Gert Aarts Chris Allton M. Naeem Anwar Ryan Bignell Timothy J. Burns Rachel Horohan D’arcy Benjamin Jäger Seyong Kim Maria Paola Lombardo Ben Page Sinéad M. Ryan Antonio Smecca Tom Spriggs

Abstract

We investigate spectral features of bottomonium at high temperature, in particular the thermal mass shift and width of ground state S-wave and P-wave state. We employ and compare a range of methods for determining these features from lattice NRQCD correlators, including direct correlator analyses (multi-exponential fits and moments of spectral functions), linear methods (Backus-Gilbert, Tikhonov and HLT methods), and Bayesian methods for spectral function reconstruction (MEM and BR). We comment on the reliability and limitations of the various methods.

1 Introduction

An important task in QCD phenomenology is to determine the spectral functions of hadronic and current–current correlators. These encode physical information about inter alia the existence and properties of bound states and resonances, transport properties, and multiparticle thresholds. The spectral functions are related to the euclidean correlators computable on the lattice by an integral transform, but computing the spectral function $\rho(\omega)$ given a finite set of noisy correlator data $G(\tau)$ is known to be an ill-posed problem. Numerous methods have been developed to attempt to handle this problem (see [1, 2] for recent reviews), which all have their inherent limitations. The purpose of the study that is reported here is to obtain a better understanding of a subset of these methods by applying them to a specific problem, namely determining the temperature dependence of the mass and width of the 1S and 1P bottomonium states computed in lattice non-relativistic QCD (NRQCD).

The bottomonium system has been studied in lattice NRQCD for a long time [3, 4, 5, 6, 7, 8]. The NRQCD approach has the benefit of a simple spectral representation with a temperature-independent kernel,

G(\tau)=\frac{1}{2\pi}\int_{\omega_{\min}}^{\infty}e^{-\omega\tau}\rho(\omega)d\omega\,.

(1)

Since the heavy quark is not in thermal equilibrium, the full range of points $\tau/a_{\tau}=0,\dots,N_{\tau}-1$ are available for the spectral reconstruction.
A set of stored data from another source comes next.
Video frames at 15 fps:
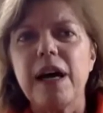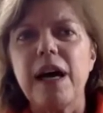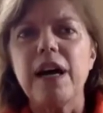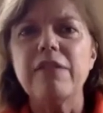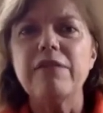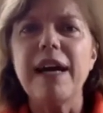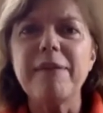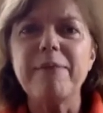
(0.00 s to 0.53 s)
All
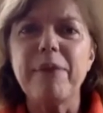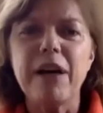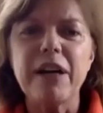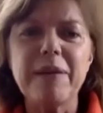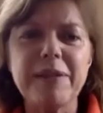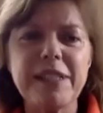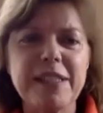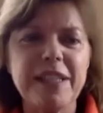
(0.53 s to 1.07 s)
right,
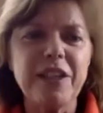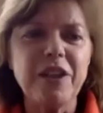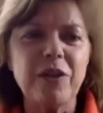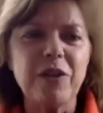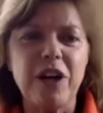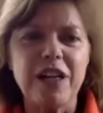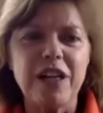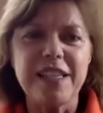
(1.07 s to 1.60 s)
Barnabas, there you
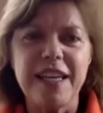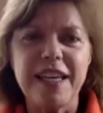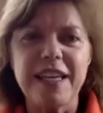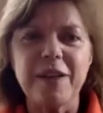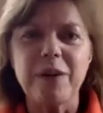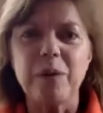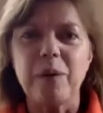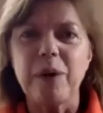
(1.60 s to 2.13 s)
are. Take it
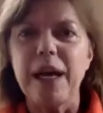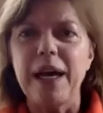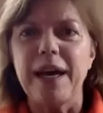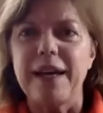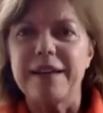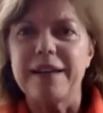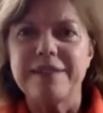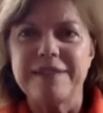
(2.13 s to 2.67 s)
away.
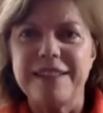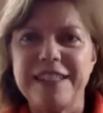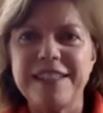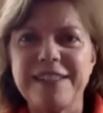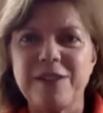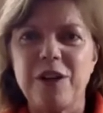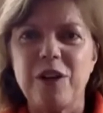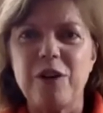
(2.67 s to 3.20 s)
Let's
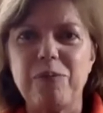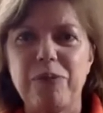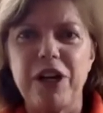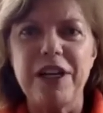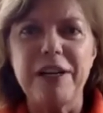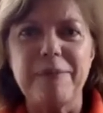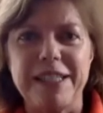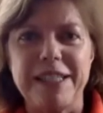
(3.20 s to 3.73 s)
go,
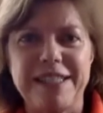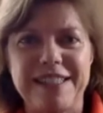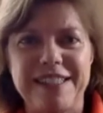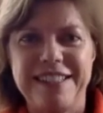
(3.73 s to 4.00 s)
Barnabas.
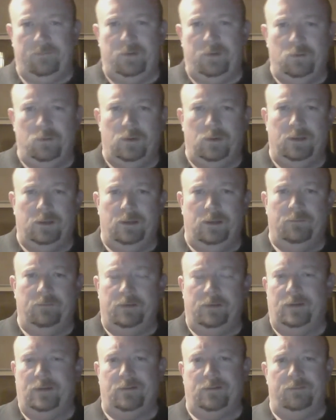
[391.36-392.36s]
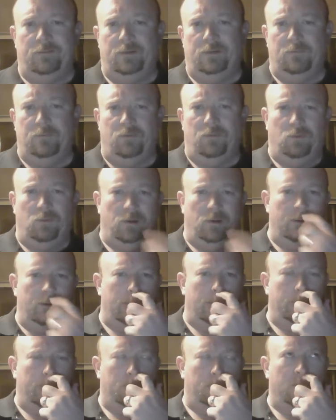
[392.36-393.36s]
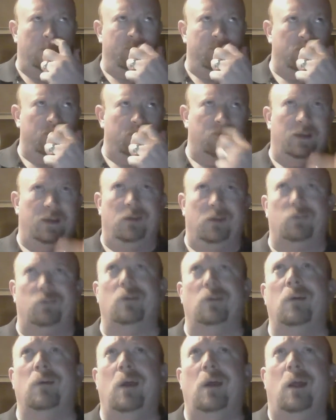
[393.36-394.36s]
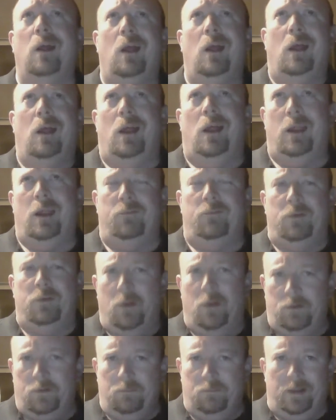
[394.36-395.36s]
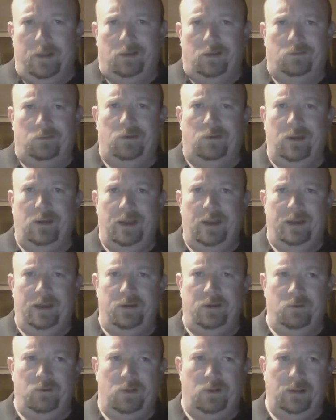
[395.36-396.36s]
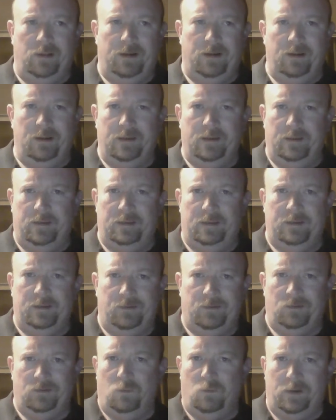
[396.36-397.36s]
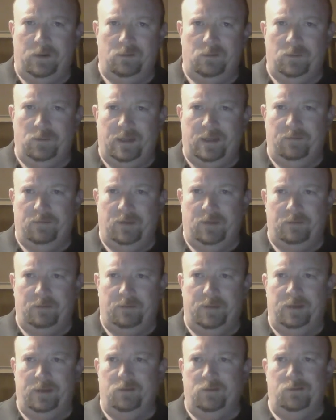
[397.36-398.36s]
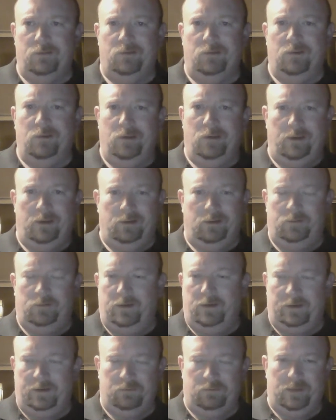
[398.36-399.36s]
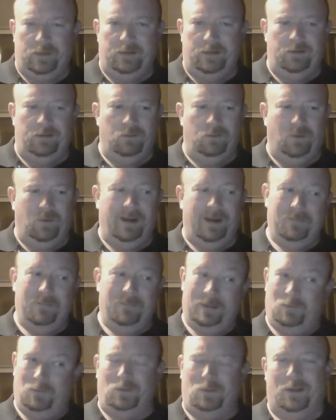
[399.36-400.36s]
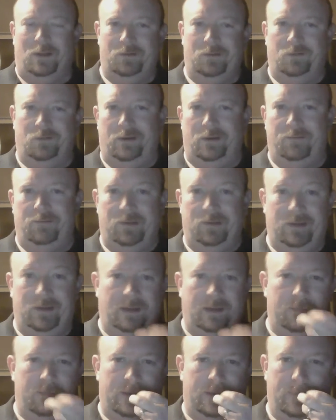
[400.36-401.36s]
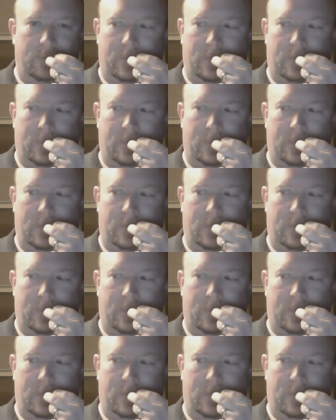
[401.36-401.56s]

you, as I've said before in previous videos, if you go to Bell's and you click on the thing that says, why don't we give IBUs, it'll explain to you why, but it will also give you the IBU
Finally, since at least the $\Upsilon(1S)$ state is expected to survive as a bound state up to quite high temperatures, the peak position and thermal width remain well-defined quantities which can be used to benchmark the methods.

Earlier results from this project were presented in [9]. Some of the results shown here have previously been presented in [10, 11, 12].

2 Lattice setup

Our simulations are carried out using anisotropic lattices with an ${\cal O}(a^{2})$ improved gauge action and an ${\cal O}(a)$ improved Wilson fermion action with stout smearing, following the parameter tuning and ensembles generated by the Hadron Spectrum Collaboration [13, 14]. The results presented here were produced using the “Gen2L” ensembles, which have $N_{f}=2+1$ active quark flavours with $m_{\pi}\approx 240\,$ MeV and an approximately physical strange quark. The spatial lattice spacing is $a_{s}=0.112\,$ fm and the anisotropy $\xi=a_{s}/a_{\tau}=3.45$ . The temperature is given by $T=(a_{\tau}N_{\tau})^{-1}$ and is varied by changing the number of sites $N_{\tau}$ in the temporal direction. For more details about the ensembles, see Ref. [15, 16] and references therein.

$N_{\tau}$	128	64	56	48	40	36	32	28	24	20	16	12
$T$ (MeV)	47	95	109	127	152	169	190	217	253	304	380	507
$T/T_{pc}$	0.28	0.57	0.65	0.76	0.91	1.01	1.14	1.30	1.52	1.82	2.28	3.03

Table 1: Temporal extent

N_{\tau}

and temperatures

T

in MeV and in units of the pseudocritical temperature

T_{pc}

for the Gen2L ensembles, used in this study. Approximately 1000 configurations, separated by 10 HMC trajectories, were used at each temperature.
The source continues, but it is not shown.